BEGIN Task inputs
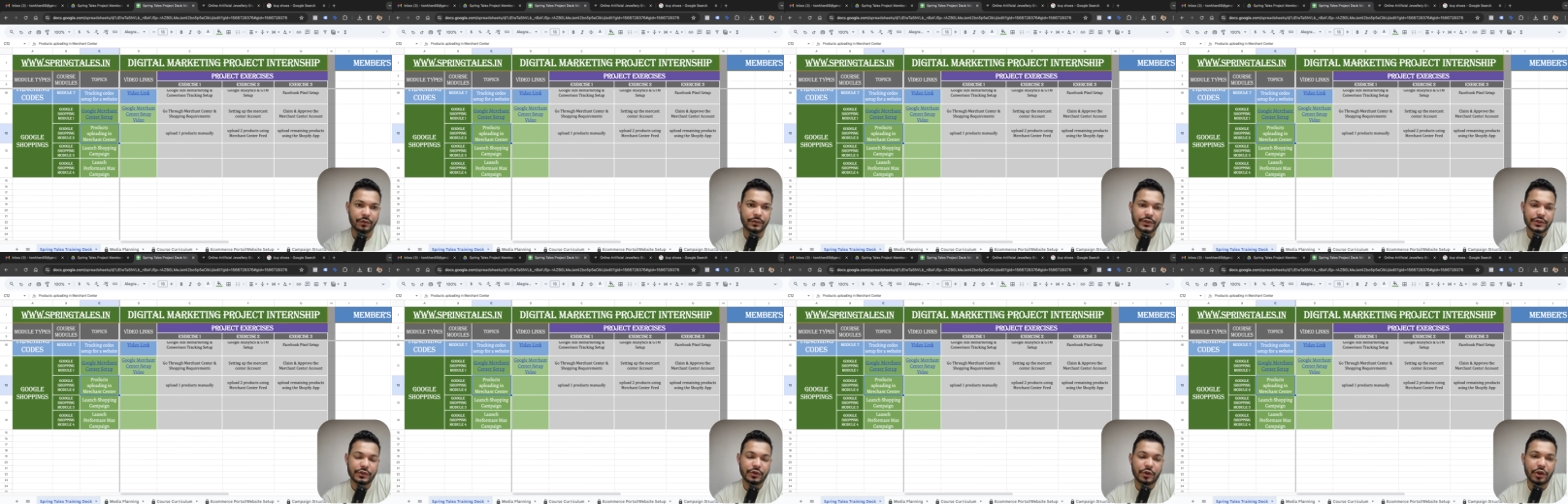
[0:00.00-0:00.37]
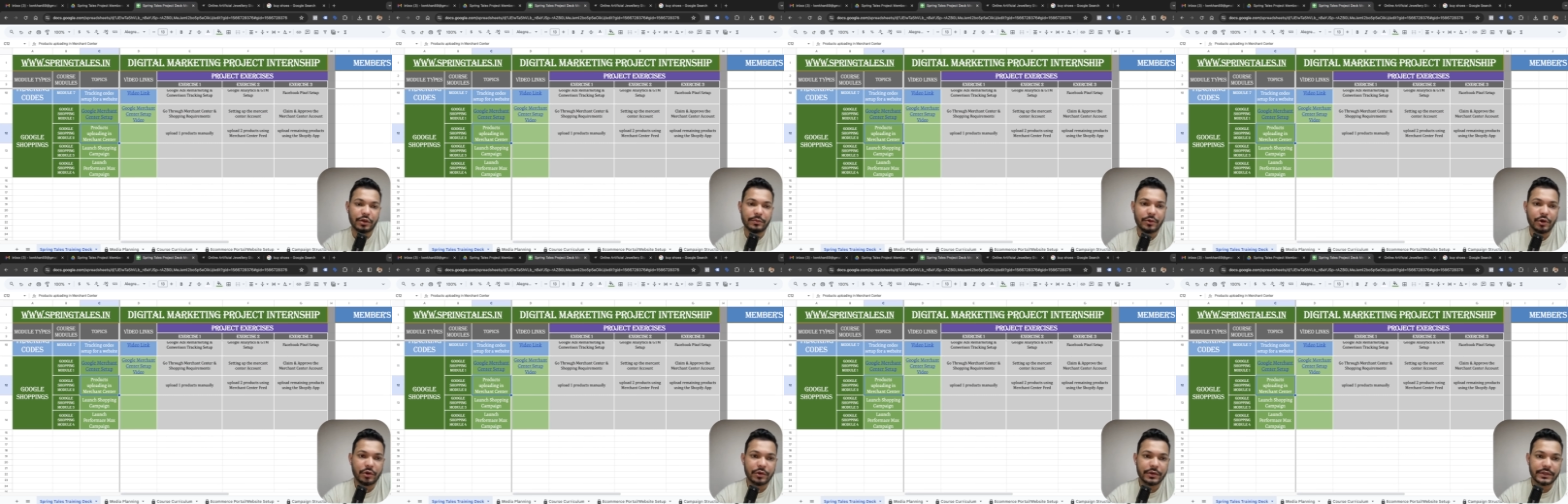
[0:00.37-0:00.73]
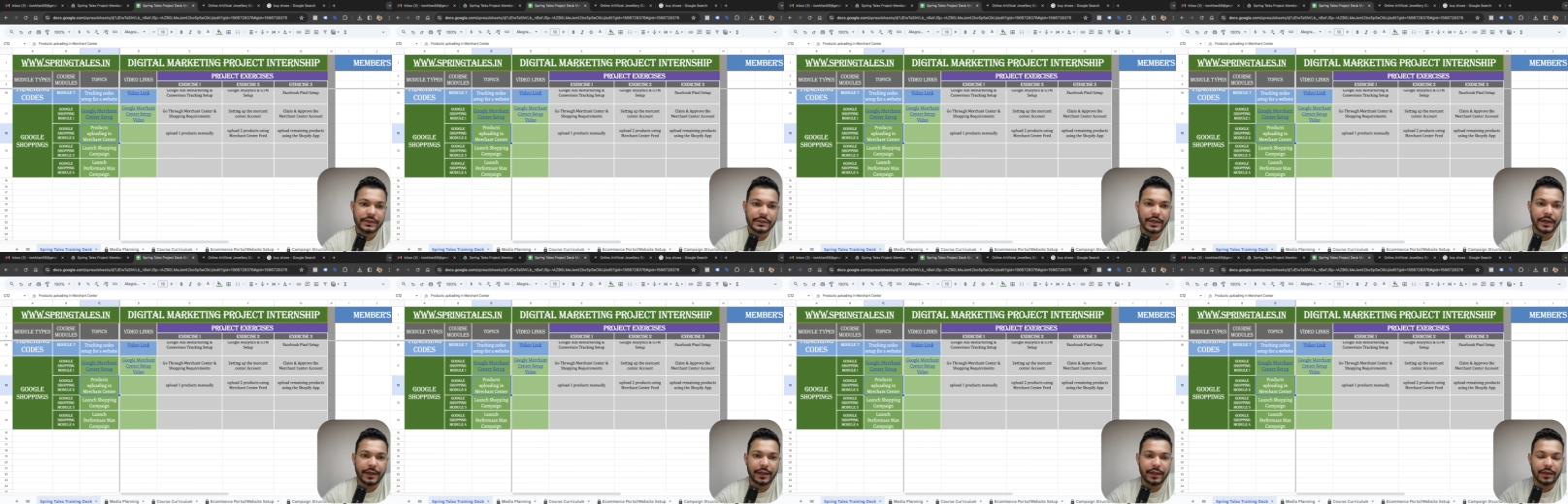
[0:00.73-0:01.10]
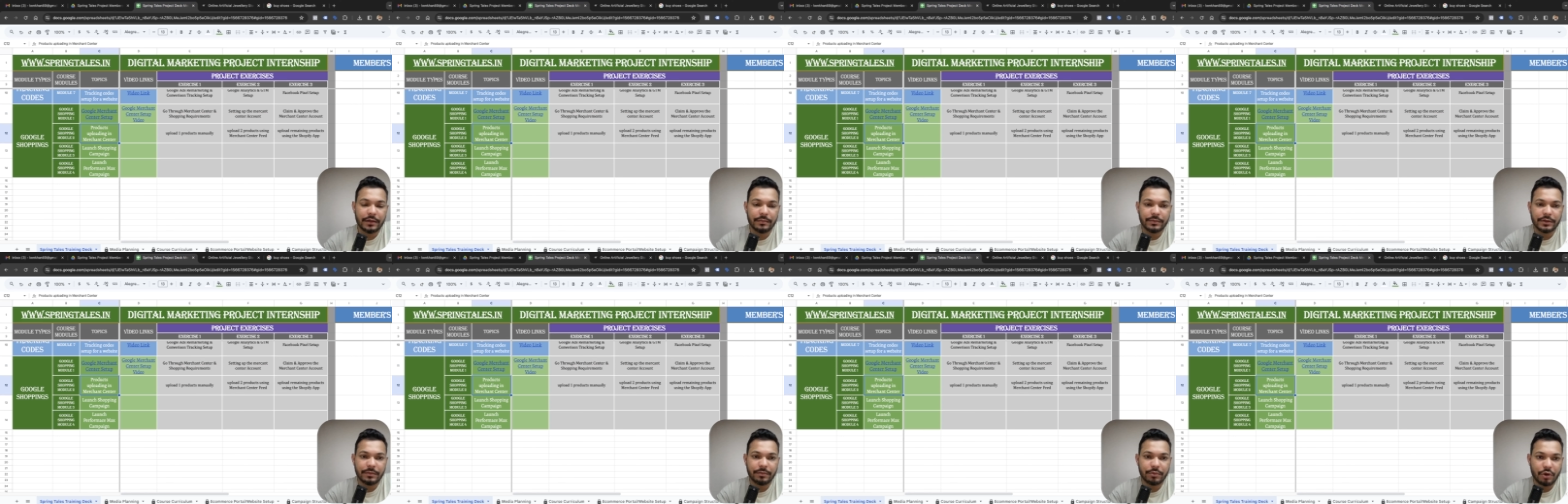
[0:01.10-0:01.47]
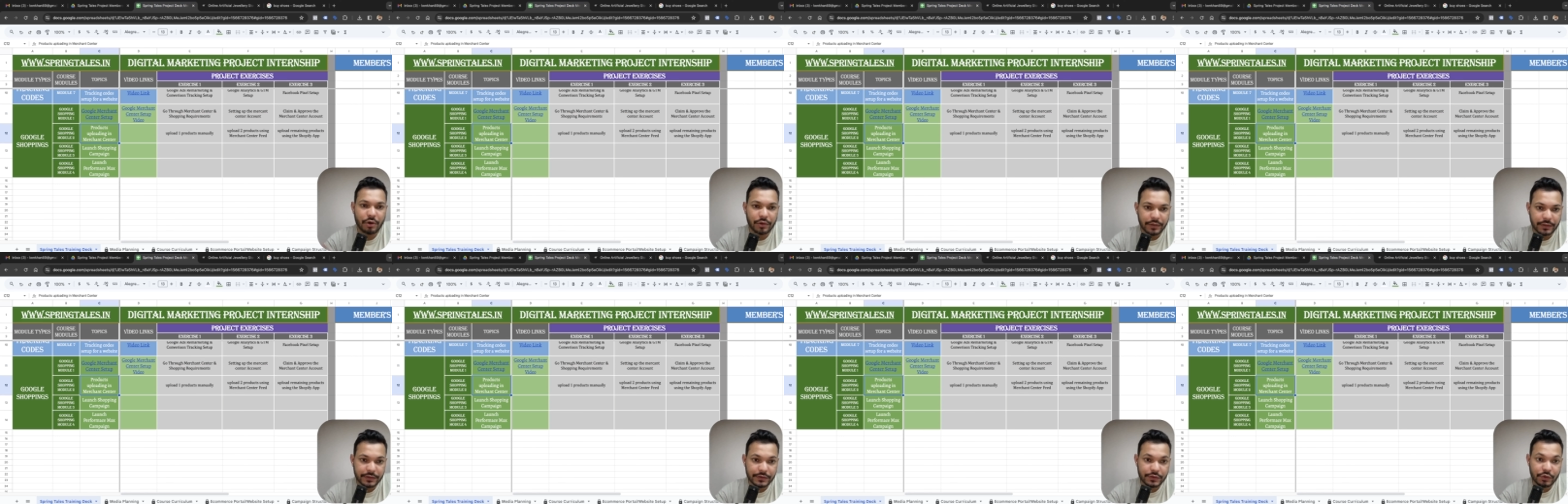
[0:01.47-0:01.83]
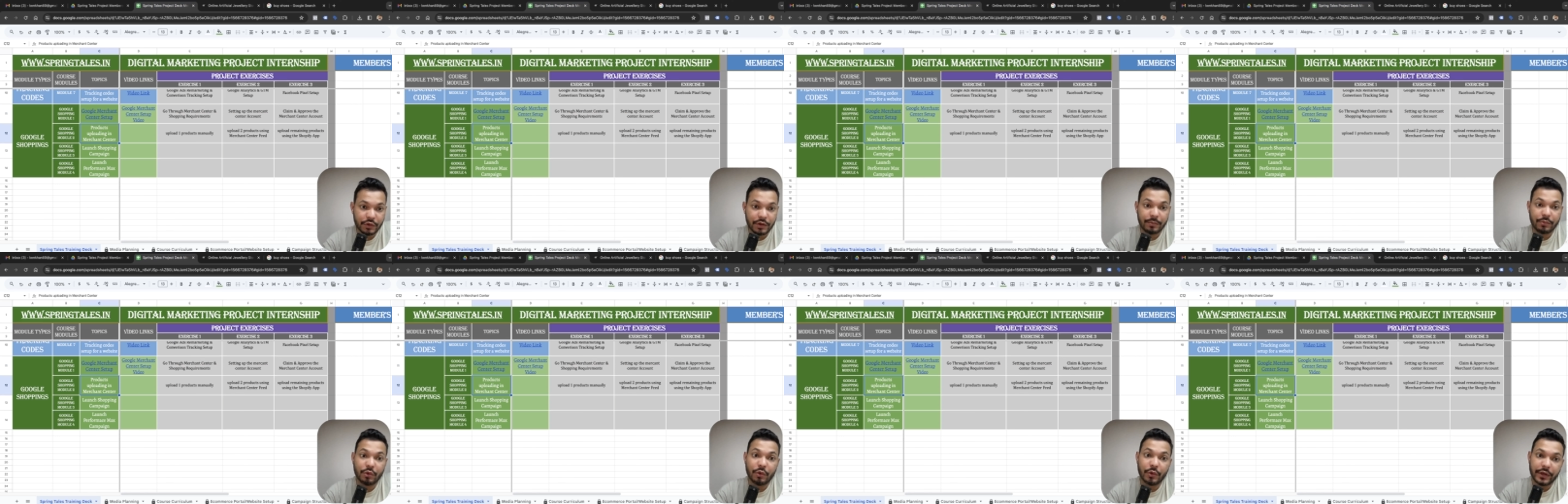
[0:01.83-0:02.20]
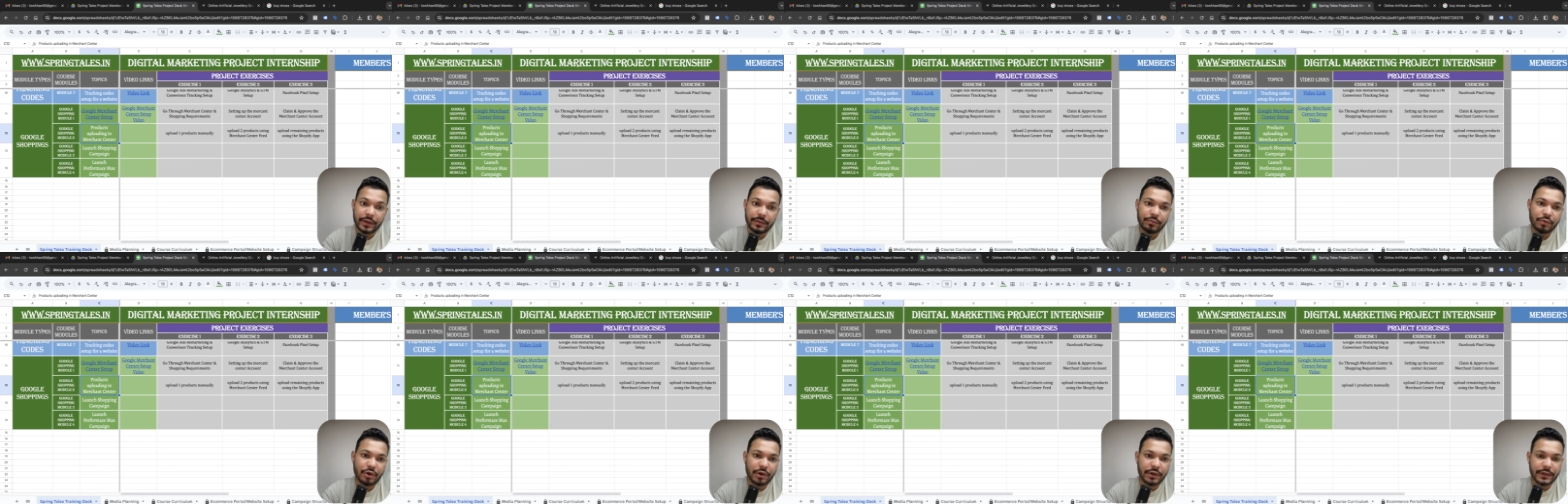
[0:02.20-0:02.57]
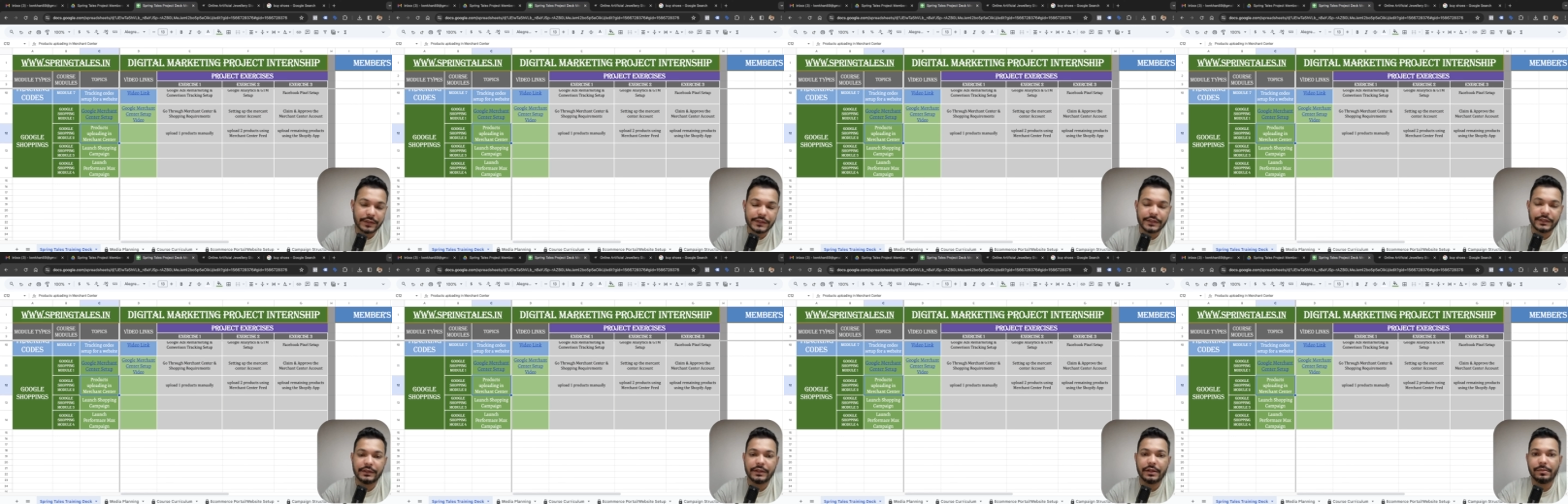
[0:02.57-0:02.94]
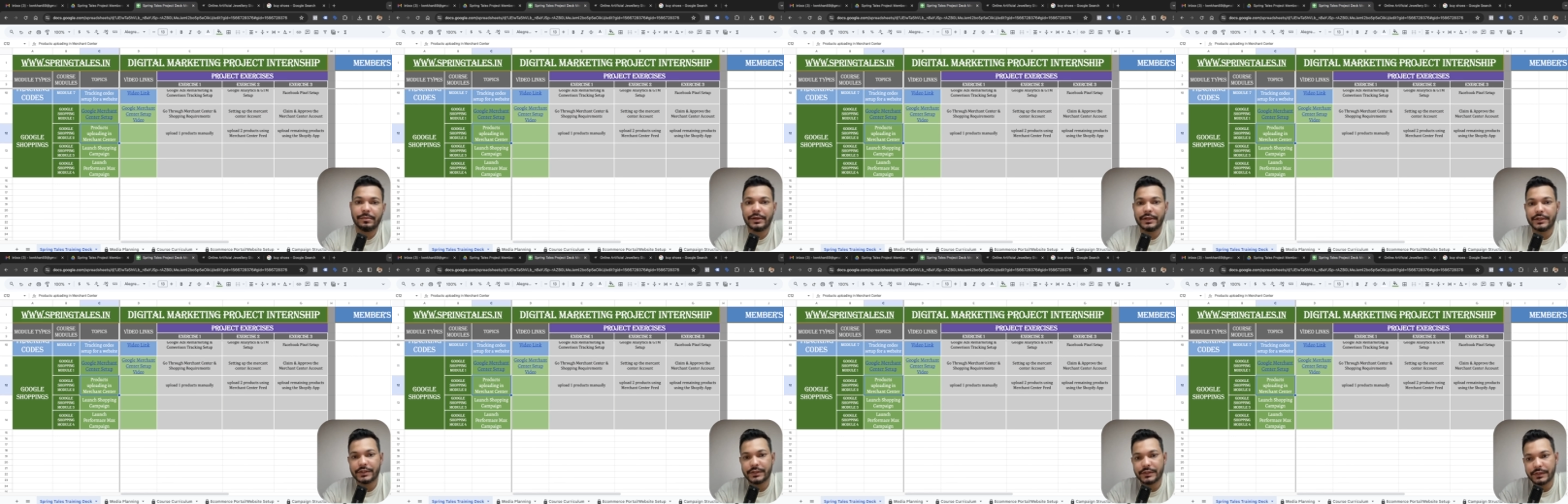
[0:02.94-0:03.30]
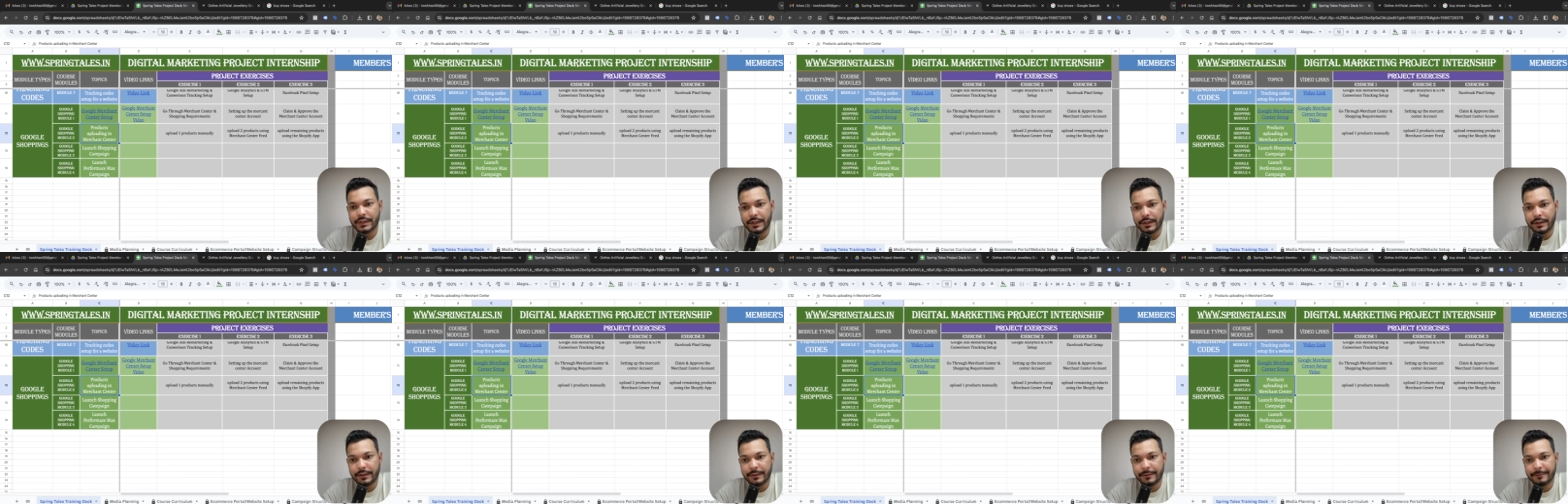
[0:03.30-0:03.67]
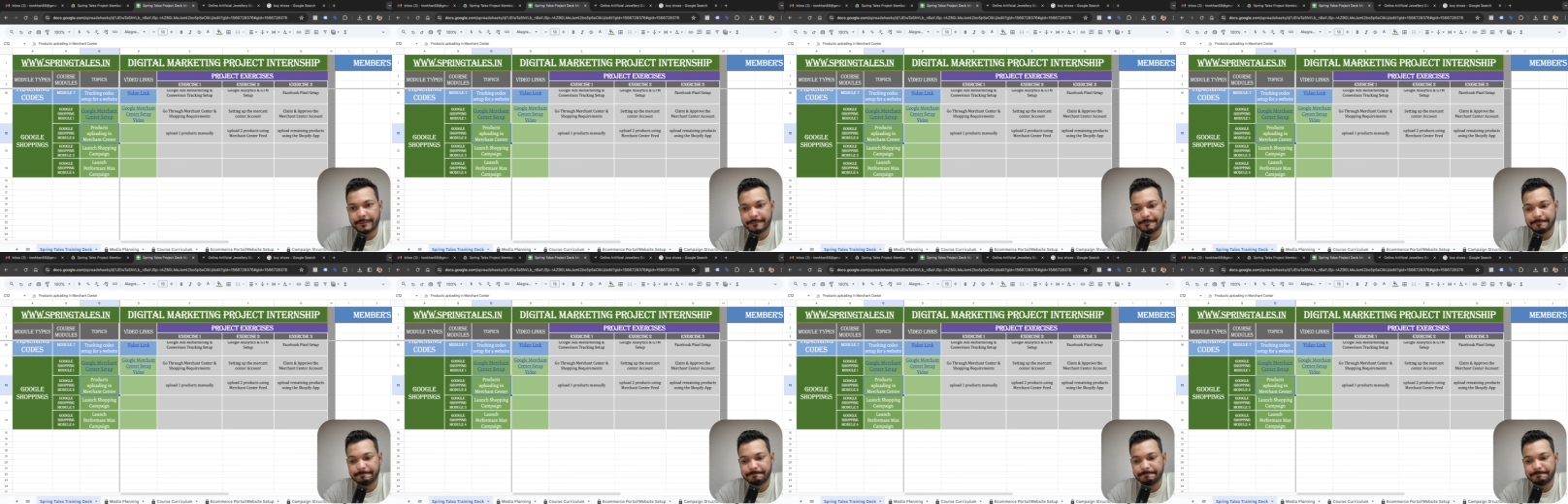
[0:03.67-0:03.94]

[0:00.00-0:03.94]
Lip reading: which is all about setting up the products or uploading products in the Merchant Center.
END Task inputs
> [Work instructions] Would you retype the listing above exactly, omitting its pictures?

> [Written answer]
[0:00.00-0:00.37]
[0:00.37-0:00.73]
[0:00.73-0:01.10]
[0:01.10-0:01.47]
[0:01.47-0:01.83]
[0:01.83-0:02.20]
[0:02.20-0:02.57]
[0:02.57-0:02.94]
[0:02.94-0:03.30]
[0:03.30-0:03.67]
[0:03.67-0:03.94]

[0:00.00-0:03.94]
Lip reading: which is all about setting up the products or uploading products in the Merchant Center.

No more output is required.